A constitutional law expert on Monday said the subversion charges against 47 pan-democrats for holding a primary election brings Hong Kong into "huge disrepute" and doesn't benefit anyone.
Professor Michael Davis, a US-based senior fellow at the University of Hong Kong, told RTHK’s Hong Kong Today programme that people who want to bring democratic changes are "obviously patriots".
"The thing that’s really stunning in all of this is there’s an argument that, well, every country has some protection that people have to swear loyalty and so on to the government. But generally they are swearing loyalty to the government, not just to one party or one version of the government," said Davis.
"There’s the opportunity to conduct elections and change the government, and of course when people oppose the government and do so at great risk to themselves, they are obviously patriots, they are people who care a lot about the community or they wouldn’t take those steps," he added.

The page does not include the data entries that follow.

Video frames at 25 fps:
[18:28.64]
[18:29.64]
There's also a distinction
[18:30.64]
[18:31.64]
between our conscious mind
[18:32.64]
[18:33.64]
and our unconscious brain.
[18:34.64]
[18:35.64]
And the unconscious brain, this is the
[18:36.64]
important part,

Davis was commenting just hours before the politicians and activists were due to appear in court over charges of conspiracy to commit subversion.
The defendants are among 55 arrested on suspicion of "subverting state power" for their involvement in the primary elections last July that were intended to choose candidates for Legco polls that was cancelled, ostensibly due to the pandemic.

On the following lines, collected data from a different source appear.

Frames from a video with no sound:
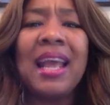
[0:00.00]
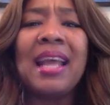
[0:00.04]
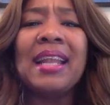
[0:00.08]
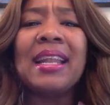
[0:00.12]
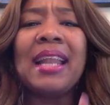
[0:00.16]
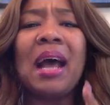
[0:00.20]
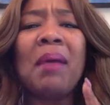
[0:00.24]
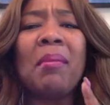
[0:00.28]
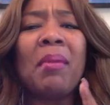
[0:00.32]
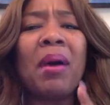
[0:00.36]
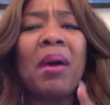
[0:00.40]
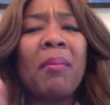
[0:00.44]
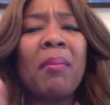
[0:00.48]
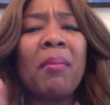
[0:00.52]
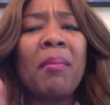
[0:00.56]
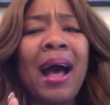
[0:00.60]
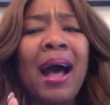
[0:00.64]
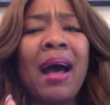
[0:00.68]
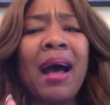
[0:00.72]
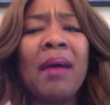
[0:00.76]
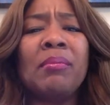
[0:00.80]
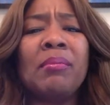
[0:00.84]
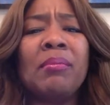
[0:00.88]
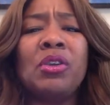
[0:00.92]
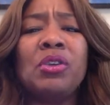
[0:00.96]
Now, my
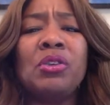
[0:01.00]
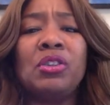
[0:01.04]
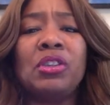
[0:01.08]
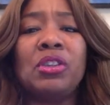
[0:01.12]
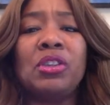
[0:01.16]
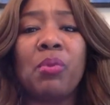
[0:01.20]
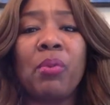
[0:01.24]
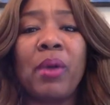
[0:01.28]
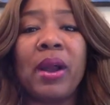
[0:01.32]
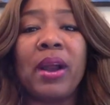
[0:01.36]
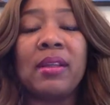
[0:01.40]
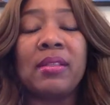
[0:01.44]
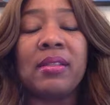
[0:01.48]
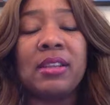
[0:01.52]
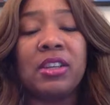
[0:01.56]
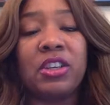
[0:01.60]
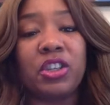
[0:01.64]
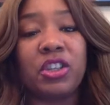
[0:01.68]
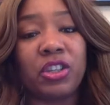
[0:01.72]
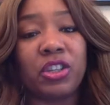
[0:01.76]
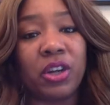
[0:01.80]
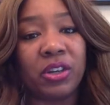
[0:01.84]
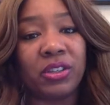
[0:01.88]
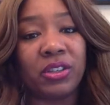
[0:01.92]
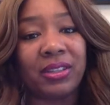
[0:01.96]
mom used to wear these
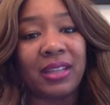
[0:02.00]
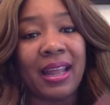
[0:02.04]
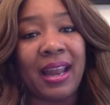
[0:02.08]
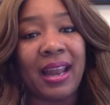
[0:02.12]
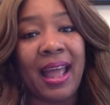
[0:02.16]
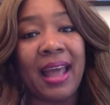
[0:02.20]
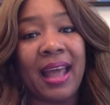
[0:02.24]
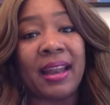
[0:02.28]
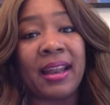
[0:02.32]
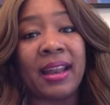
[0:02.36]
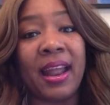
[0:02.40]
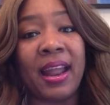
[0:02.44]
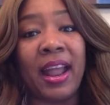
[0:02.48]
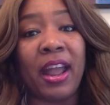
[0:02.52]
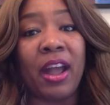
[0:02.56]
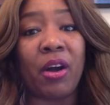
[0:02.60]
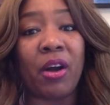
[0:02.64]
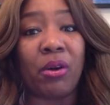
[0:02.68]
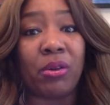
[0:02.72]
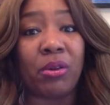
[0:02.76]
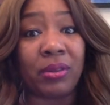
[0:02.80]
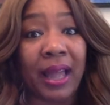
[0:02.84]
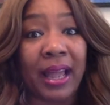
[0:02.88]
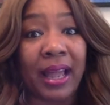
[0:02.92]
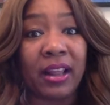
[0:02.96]
shirts that had an
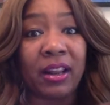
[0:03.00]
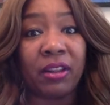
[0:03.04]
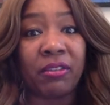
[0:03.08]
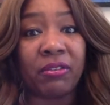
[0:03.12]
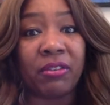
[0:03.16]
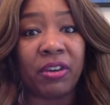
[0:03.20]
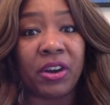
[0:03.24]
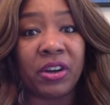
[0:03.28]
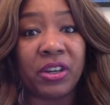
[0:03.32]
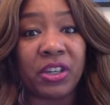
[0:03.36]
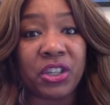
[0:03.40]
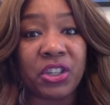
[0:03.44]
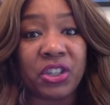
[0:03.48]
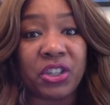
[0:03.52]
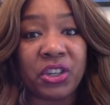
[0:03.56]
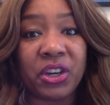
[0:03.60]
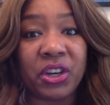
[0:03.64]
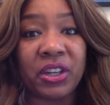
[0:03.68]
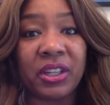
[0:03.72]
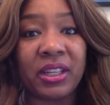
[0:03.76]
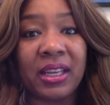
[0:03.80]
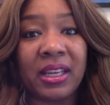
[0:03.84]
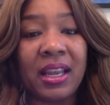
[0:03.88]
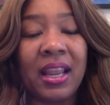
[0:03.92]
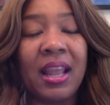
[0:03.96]
L, like Laverne and
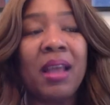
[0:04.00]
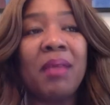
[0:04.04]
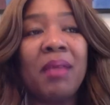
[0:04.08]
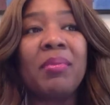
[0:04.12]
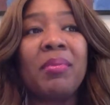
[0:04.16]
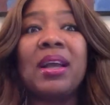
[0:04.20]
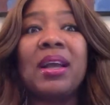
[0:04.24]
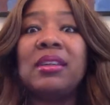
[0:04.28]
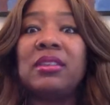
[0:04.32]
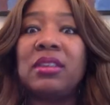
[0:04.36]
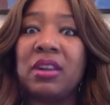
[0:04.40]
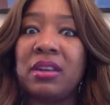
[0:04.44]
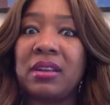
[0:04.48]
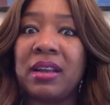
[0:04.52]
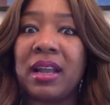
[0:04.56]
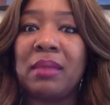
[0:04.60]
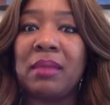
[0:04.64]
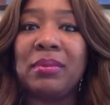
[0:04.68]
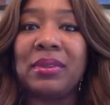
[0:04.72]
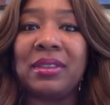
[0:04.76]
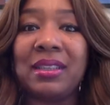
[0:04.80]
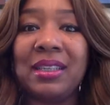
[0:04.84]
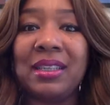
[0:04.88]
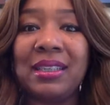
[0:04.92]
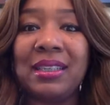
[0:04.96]
Shirley, because her name
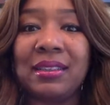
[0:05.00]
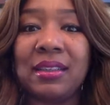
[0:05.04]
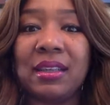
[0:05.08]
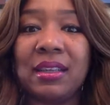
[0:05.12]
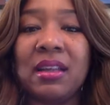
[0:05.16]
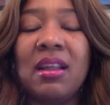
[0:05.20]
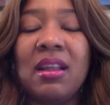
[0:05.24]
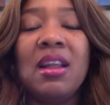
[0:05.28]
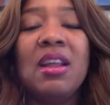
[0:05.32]
is Lisa.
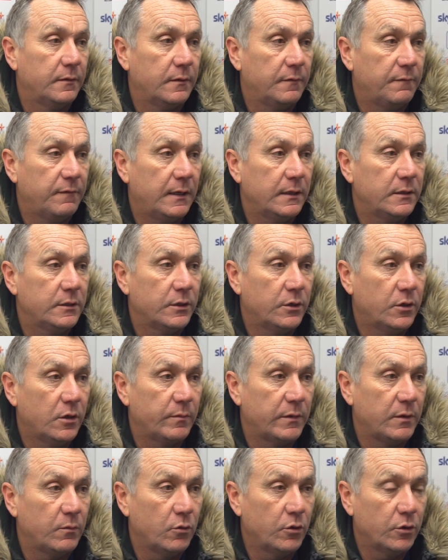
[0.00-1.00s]
fans that
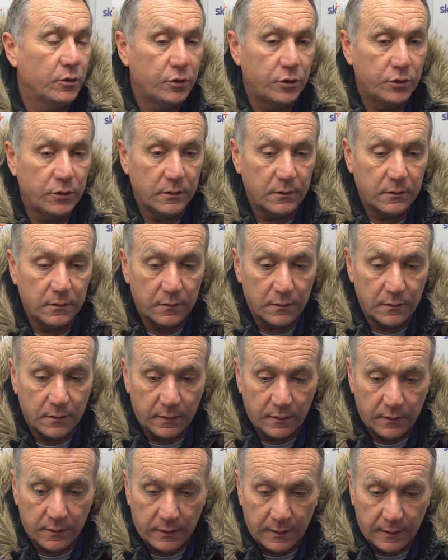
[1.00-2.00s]
come to watch
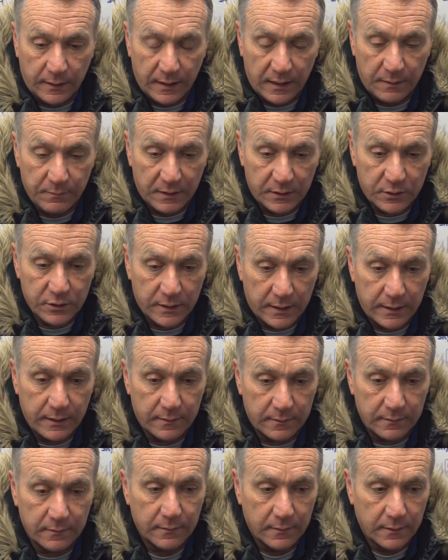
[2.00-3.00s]
the game to try
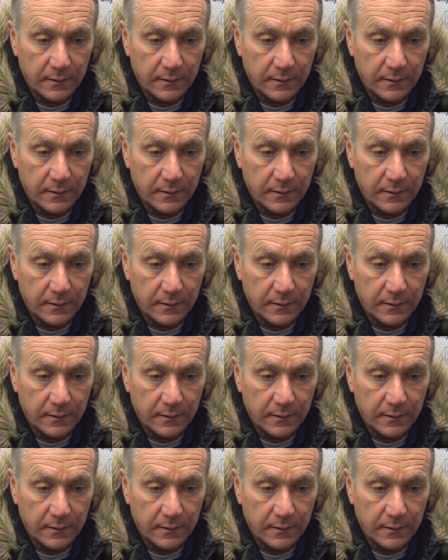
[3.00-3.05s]
and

"What is the basis for saying someone is engaged in subversion when all they’ve done is conduct a primary election which is done around the world in every democracy?" questioned Davis.

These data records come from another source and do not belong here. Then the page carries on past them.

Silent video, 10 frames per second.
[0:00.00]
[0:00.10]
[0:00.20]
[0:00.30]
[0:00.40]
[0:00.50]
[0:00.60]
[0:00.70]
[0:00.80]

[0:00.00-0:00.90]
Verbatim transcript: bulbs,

"When I saw the story on the arrest in Hong Kong, actually, the charges imposed in Hong Kong against 47. It was juxtaposed on the front pages of newspapers around the world with the crackdown in Myanmar," he noted.
"The charges that have been levelled against 47 people who have previously been arrested for conducting a primary is an example which just brings huge disrepute on Hong Kong. I can’t see how it’s in the interest on people on any side of the political spectrum for Hong Kong to be viewed as this hardline authoritarian regime."